Man will als Filmemacher nicht zu offensichtlich und plump sein in den Bezügen, die man herstellt. Zumal sich in diesem Fall spätestens auf den zweiten Blick zeigt, dass ein solcher Vergleich an vielen Ecken hinkt. Aber selbst wenn ich über solche Parallelen bei der Arbeit an meinem Film nicht bewusst nachgedacht habe, lebe und arbeite ich doch in der gleichen Welt wie alle anderen auch und bin natürlich beeinflusst durch die gleichen Dinge, die um uns herum passieren. Mir fiel beim Blick auf die Flüchtlingsboote, die das Mittelmeer zu überqueren versuchen, vor allem auf, dass sich auch in unserer High-Tech-Welt nicht so viel verändert hat. Wie bekommt man die Menschen vom Strand weg? Wie kommen sie am besten auf die Boote? Wie voll dürfen diese werden? Die physischen Fragen solcher Unterfangen sind noch immer die gleichen.
Waren die Szenen, die Sie auf dem offenen Meer gedreht haben, die schwierigsten?
Einerseits ja, vor allem auf dem Papier. Ich rief im Vorfeld der Dreharbeiten extra bei Steven Spielberg an, um mir diesbezüglich ein paar Tipps zu holen. Aber andererseits war es am Ende dann doch wieder so wie häufig: Das, worum man sich am meisten Sorgen macht, bereitet man auch am besten vor. Wir hatten alle Eventualitäten einkalkuliert, deswegen verliefen diese Szenen letztlich erstaunlich reibungslos.
Was war denn die größte technische Herausforderung, der Sie sich stellen mussten?
Eine der größten war auf jeden Fall, herauszufinden, wie man eine IMAX-Kamera in eines dieser eher kleinen Spitfire-Flugzeuge bekommt, die die Soldaten damals flogen. Wir wollten unbedingt in diesem Format drehen, weil man in keinem anderen so nah herankommt an Geschehen. Aber diese Kameras sind noch immer echte Ungetüme. Mein Kameramann Hoyte van Hoytema hat mit verschiedenen Positionen und Linsenplatzierungen experimentiert, bis er die ideale Lösung gefunden hatte, für die dann eigens Kameras nach unseren Bedürfnissen hergestellt wurden.
Die Musik von Hans Zimmer spielt in „Dunkirk“ eine entscheidende Rolle...
Schon das Drehbuch hatte ich ganz bewusst nach bestimmten musikalischen strukturellen Grundlagen geschrieben.

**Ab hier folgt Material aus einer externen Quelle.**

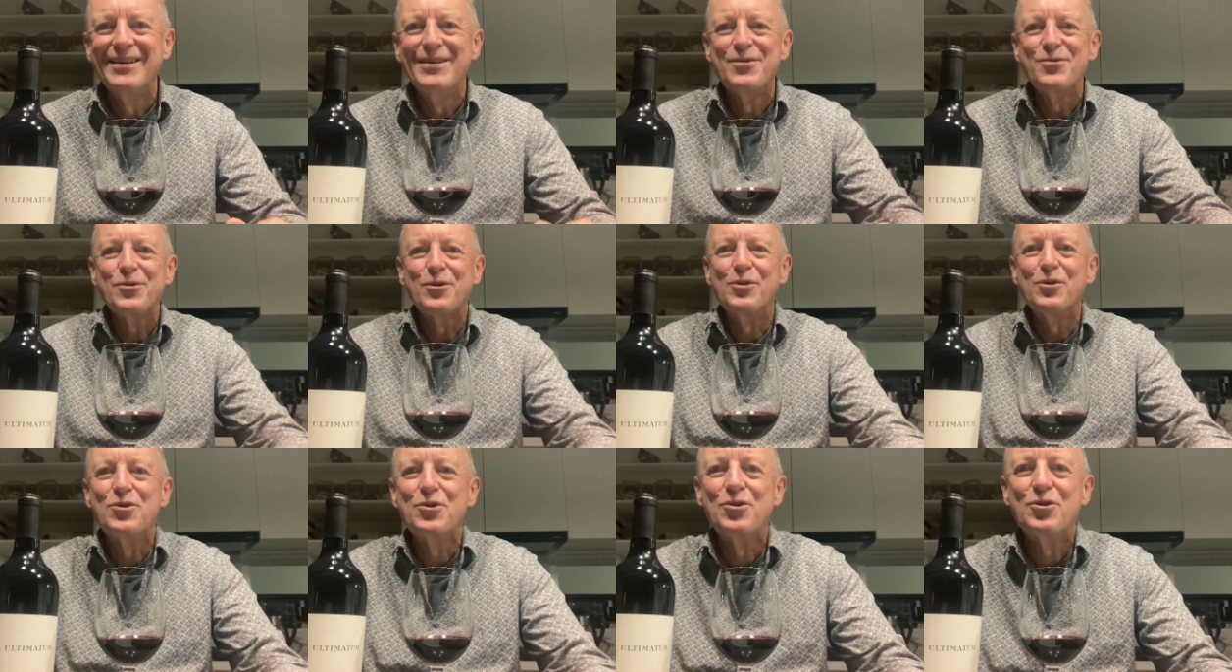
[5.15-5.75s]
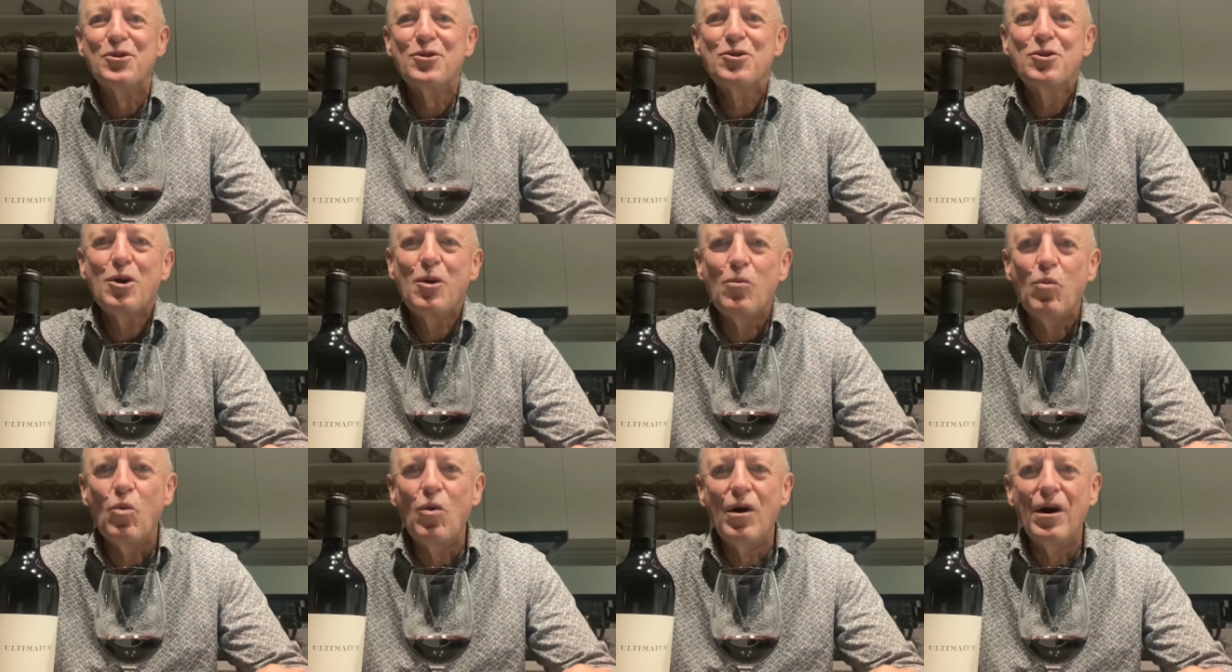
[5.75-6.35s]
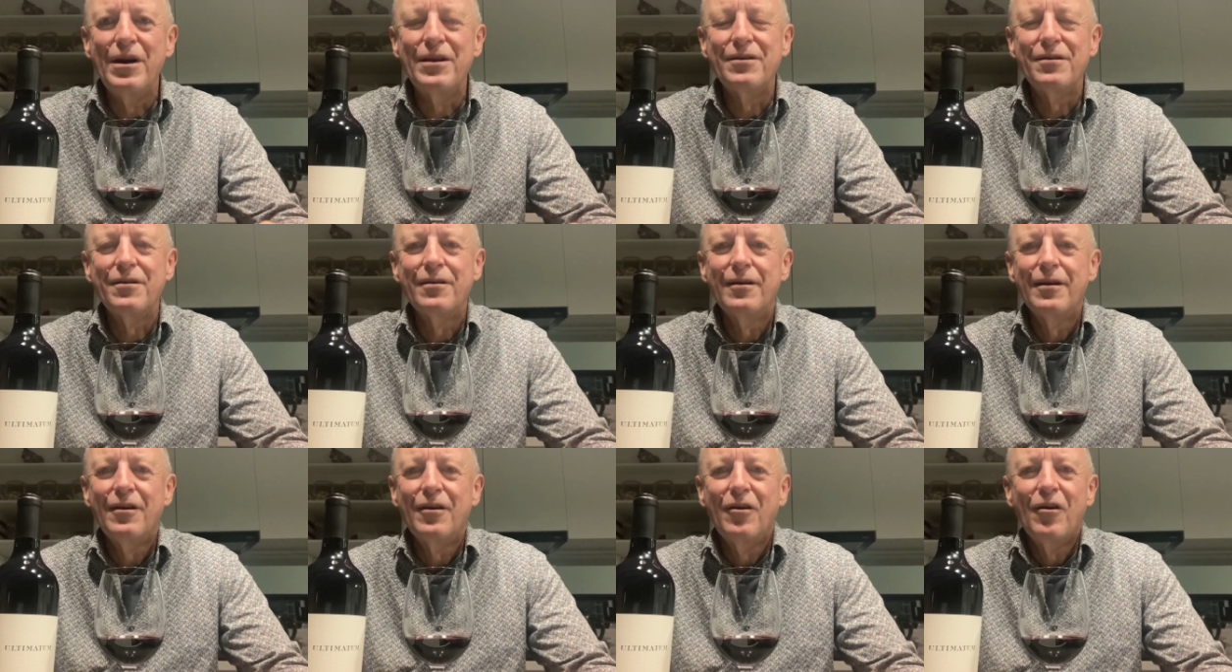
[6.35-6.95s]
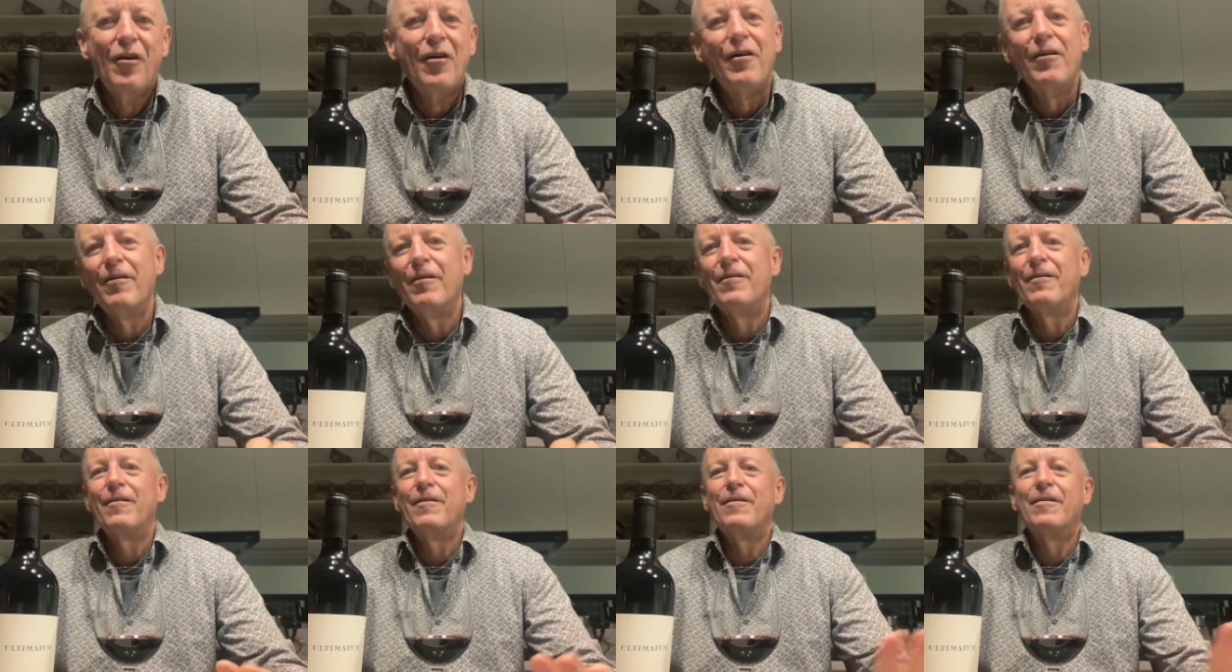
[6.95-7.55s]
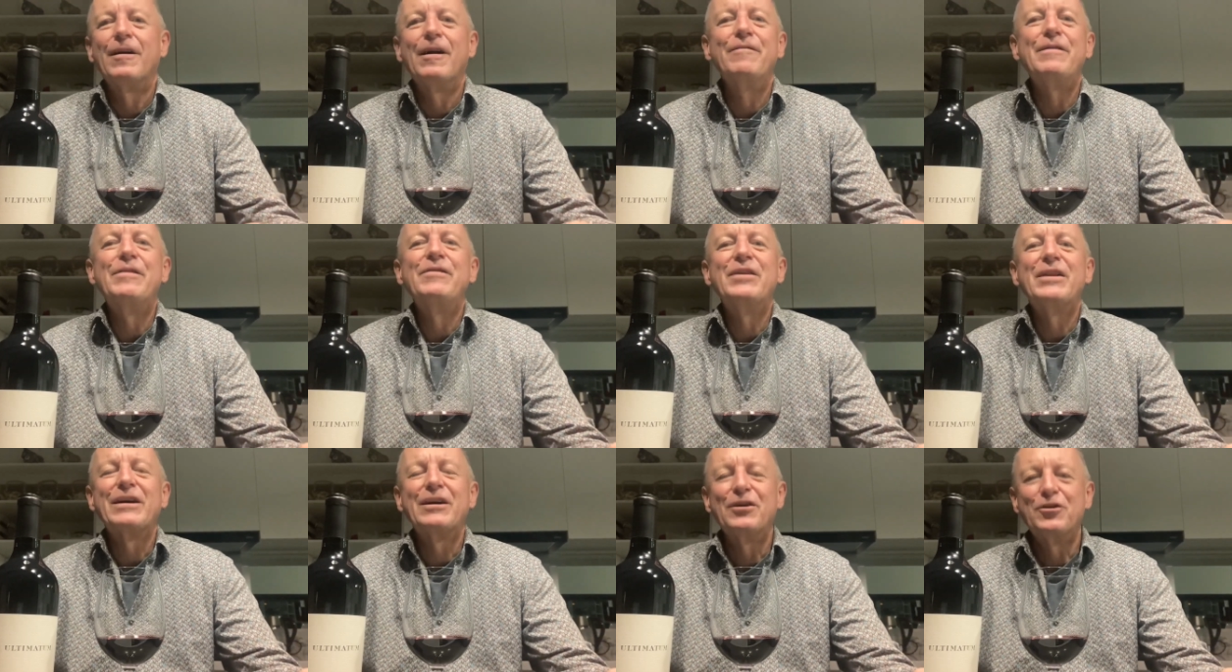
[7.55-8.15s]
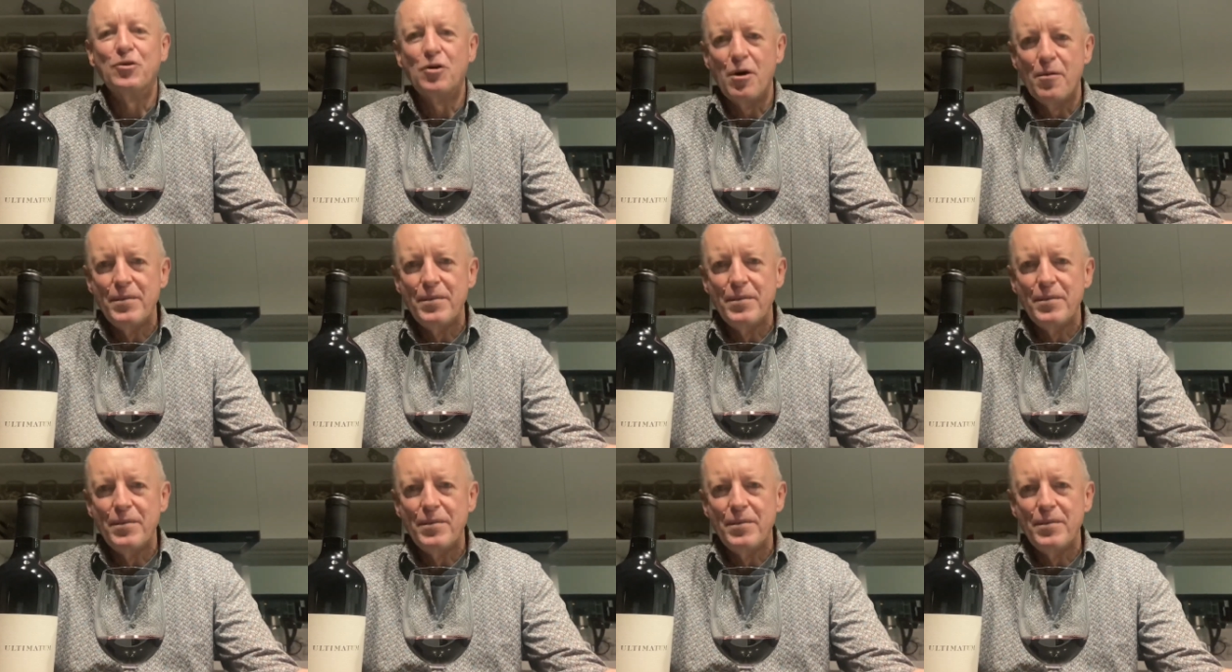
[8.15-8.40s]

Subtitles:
So this is the top wine of everything I do.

Ich zeigte es Hans schon lange vor Drehbeginn, denn ich brauchte eine Filmmusik mit einem ganz bestimmten Rhythmus, die sich dieser Herangehensweise anpasste. Die Geschichte ist ein Paradebeispiel für einen Wettlauf gegen die Zeit, deswegen habe ich die Sache mit der tickenden Uhr sehr wörtlich genommen. Ich habe das Ticken verschiedener Uhren aufgenommen und Hans geschickt, damit er davon ausgehend seine Tracks entwickeln konnte. Worum es mir und ihm ganz und gar nicht ging, war Emotionalität. Diese aufgesetzte Kino-Sentimentalität hatte in „Dunkirk“ keinen Platz. Ich wollte ausschließlich, dass sich immer eindringlicher ein Gefühl von intensiver Spannung aufbaut, eng gekoppelt an die Soundeffekte des Films. Diesen Ansatz habe ich schon öfter verfolgt. Doch noch nie bin ich so weit gegangen wie dieses Mal, wo ich immer wieder sogar die Dialoge rausgenommen und nur auf den Ton gesetzt habe.